Google's US appl. 20050071741
has been the subject of some discussion.
The first claim of the '741 application recites:
1. A method for scoring a document, comprising:
identifying a document;
obtaining one or more types of history data associated with the document; and generating a score for the document based on the one or more types of history data.
Doesn't citation analysis meet these claim elements?
Claim 15 of the '741 reads:
The method of claim 1, wherein the one or more types of history data includes information relating to how often the document is selected when the document is included in a set of search results; and wherein the generating a score includes: determining an extent to which the document is selected over time when the document is included in a set of search results, and scoring the document based, at least in part, on the extent to which the document is selected over time when the document is included in the set of search results.
Claim 22 gets into links:
The method of claim 1, wherein the one or more types of history data includes information relating to behavior of links over time; and wherein the generating a score includes: determining behavior of links associated with the document, and scoring the document based, at least in part, on the behavior of links associated with the document.
The spec notes: In the description to follow, documents may be described as having links to other documents and/or links from other documents. For example, when a document includes a link to another document, the link may be referred to as a "forward link." [LBE note: citing] When a document includes a link from another document, the link may be referred to as a "back link." [LBE note: cited] When the term "link" is used, it may refer to either a back link or a forward link.
Claim 52 (the second independent claim) is directed to a "system":
52. A system for scoring a document, comprising: means for identifying a document; means for obtaining a plurality of types of history data associated with the document; and means for generating a score for the document based, at least in part, on the plurality of types of history data.
The patent application has a "conclusion" section which recites:
 Systems and methods consistent with the principles of the invention may use history data to score documents and form high quality search results.
 The foregoing description of preferred embodiments of the present invention provides illustration and description, but is not intended to be exhaustive or to limit the invention to the precise form disclosed. Modifications and variations are possible in light of the above teachings or may be acquired from practice of the invention. For example, while a series of acts has been described with regard to FIG. 4, the order of the acts may be modified in other implementations consistent with the principles of the invention. Also, non-dependent acts may be performed in parallel.
 Further, it has generally been described that server 120 performs most, if not all, of the acts described with regard to the processing of FIG. 4. In another implementation consistent with the principles of the invention, one or more, or all, of the acts may be performed by another entity, such as another server 130 and/or 140 or client 110.

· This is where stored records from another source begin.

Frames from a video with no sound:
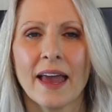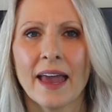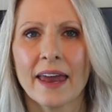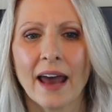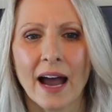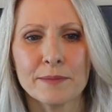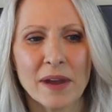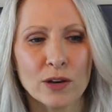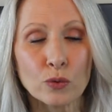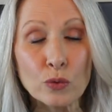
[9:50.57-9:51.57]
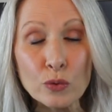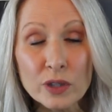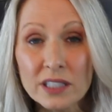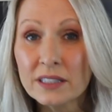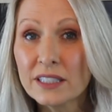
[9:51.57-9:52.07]
And I made
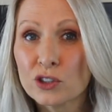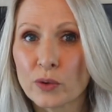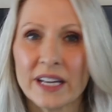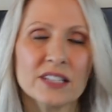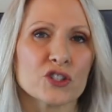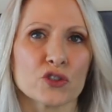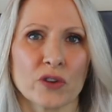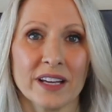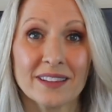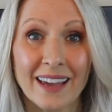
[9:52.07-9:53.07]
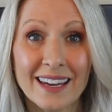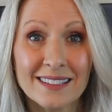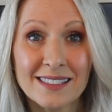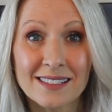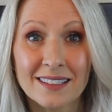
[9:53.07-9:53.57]
really great strength
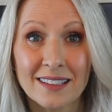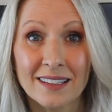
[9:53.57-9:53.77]
gains.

 It will also be apparent to one of ordinary skill in the art that aspects of the invention, as described above, may be implemented in many different forms of software, firmware, and hardware in the implementations illustrated in the figures. The actual software code or specialized control hardware used to implement aspects consistent with the principles of the invention is not limiting of the present invention. Thus, the operation and behavior of the aspects were described without reference to the specific software code--it being understood that one of ordinary skill in the art would be able to design software and control hardware to implement the aspects based on the description herein.
Jill Whalen wrote:
I wasn’t surprised about the stuff in the patent that corresponded with Google’s aging delay and its “sandbox” as I had already seen a lot of discussion on this. For those who aren’t familiar with the aging delay and the sandbox, you’ll want to note that there is a lot of disagreement over what causes a site to be thrown in the sandbox.

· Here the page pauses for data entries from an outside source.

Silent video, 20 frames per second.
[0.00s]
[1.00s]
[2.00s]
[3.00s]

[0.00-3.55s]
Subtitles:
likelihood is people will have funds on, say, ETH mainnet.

However, based on my own observations and the experiences of some trusted SEO friends, it’s my belief that the sandbox is basically a purgatory database where Google places certain URLs based on a variety of predetermined criteria. (Much of this is spelled out in the first part of the patent application.)

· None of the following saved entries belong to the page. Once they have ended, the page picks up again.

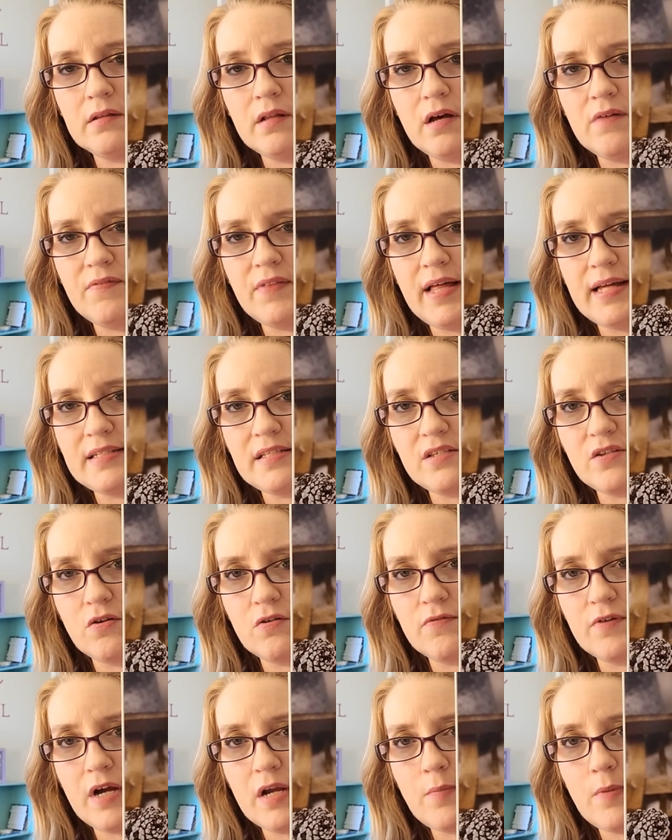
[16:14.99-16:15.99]
Love that
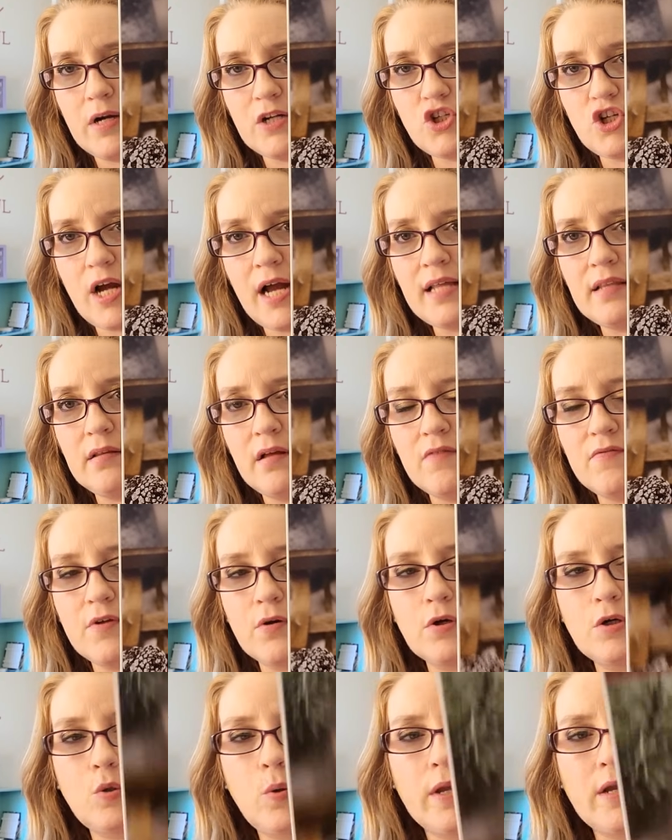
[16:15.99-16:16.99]
so very much. I
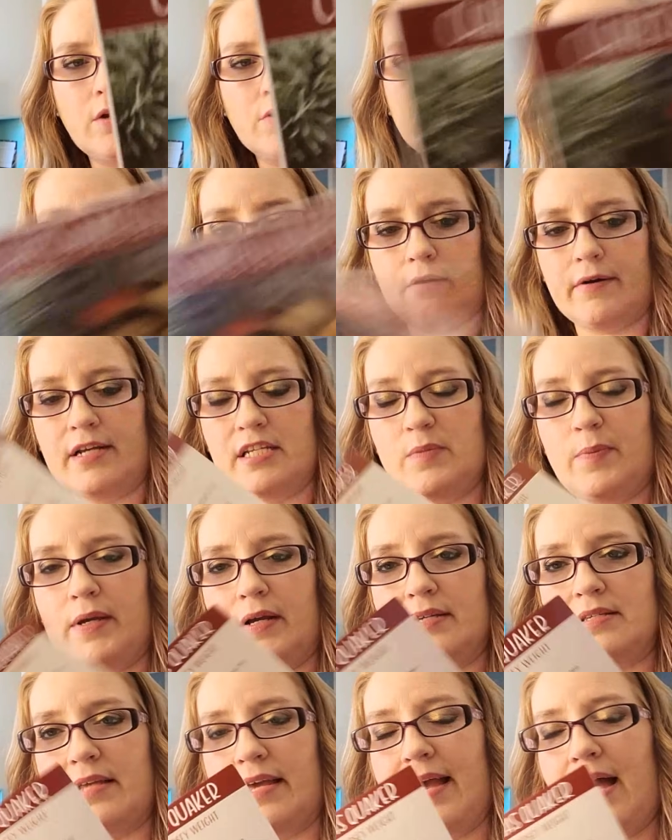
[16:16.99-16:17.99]
love their Quaker series
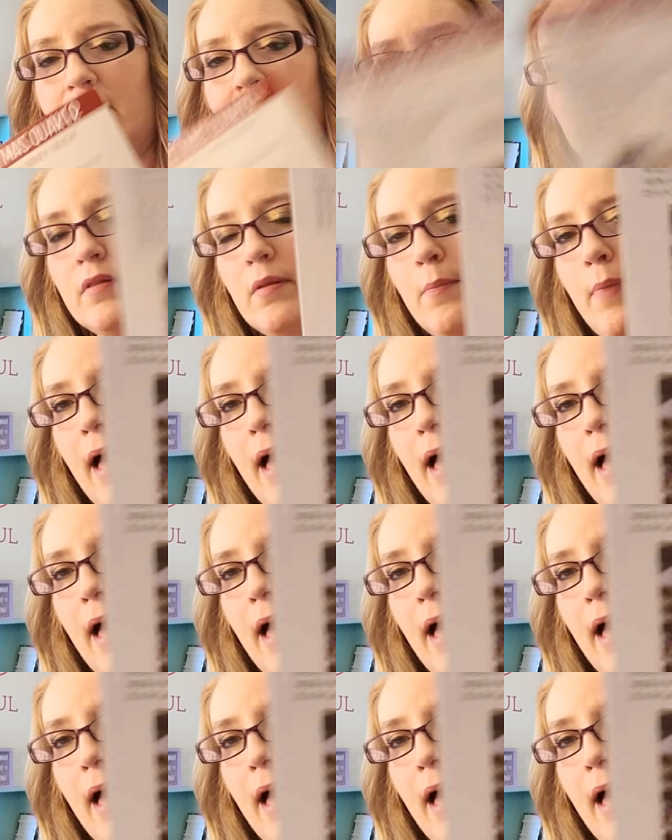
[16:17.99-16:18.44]
because they have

The aging delay, on the other hand, is actually a subset of the sandbox. In other words, the aging delay is just *one* reason why a URL might get placed in the sandbox.
**UPDATE on 10 July 06**
There was later discussion by Darren Yates of the '741 application; however, keep in mind that, just because Google filed a patent application, does NOT establish that Google is practicing what is in the application.
It's common knowledge that Google relies heavily on inbound relevant links to rank a site. Now they explain exactly how it works.
As well as the number, quality and anchor text factors of a link. Google seems to also consider historical factors. Apparently the Google 'sandbox' or aging delay begins count down the minute links to a new site are discovered.
Google records the discovery of a link, link changes over time, the speed at which a site gains links and the link life span. With this in mind fast link acquisition may be a strong indicator of potential search engine Spam.
Gone are the days of pages and pages full of links. You must grow your links slowly to stay below the radar and be careful who you exchange links with. That means no more buying hundreds of links at once or other underhand tactics.
PR is now very valuable.
Your link anchor text should vary but remain consistent with your site content. No more using your main keywords on every link exchange you gain. That's 'anchor Spam'. Instead vary them around your top five to ten keywords.
Link exchanges are still very important but you must work and utilize them ethically. If you don't and you get caught the recovery from a ban can be months in coming and your host and IP may also be recorded.
Softly softly seems to be the message. The fact is fewer but better quality links will benefit you more anyway and they will be much more likely to be long-term which is also good.
• Site click through rates (CTR)
CTR may now be monitored through cache, temporary files, bookmarks and favorites via the Google toolbar or desktop tools. Many have suspected for some time that sites are reward for good CTR with a raise in ranking. Similar to how Adwords works.
CTR is monitored to see if fresh or stale contentis preferred for a search result.
CTR is also analyzed for increases or decreases relating to trends or seasons.
• Web page rankings are recorded and monitored for changes.
• The traffic to a web page is recorded and monitored over time.
• Sites can be ranked seasonally. A ski site may rank higher in the winter than in the summer.
Google can monitor and rank pages by recording CTR changes by season.
• Bookmarks and favorites could be monitored for changes, deletions or additions.
• User behaviour in general could be monitored.
As Google is capable of tracking traffic to your site you should closely monitor the small amount of copy returned in search results. Ideally you want to integrate a call to action in there to increase your listings CTR.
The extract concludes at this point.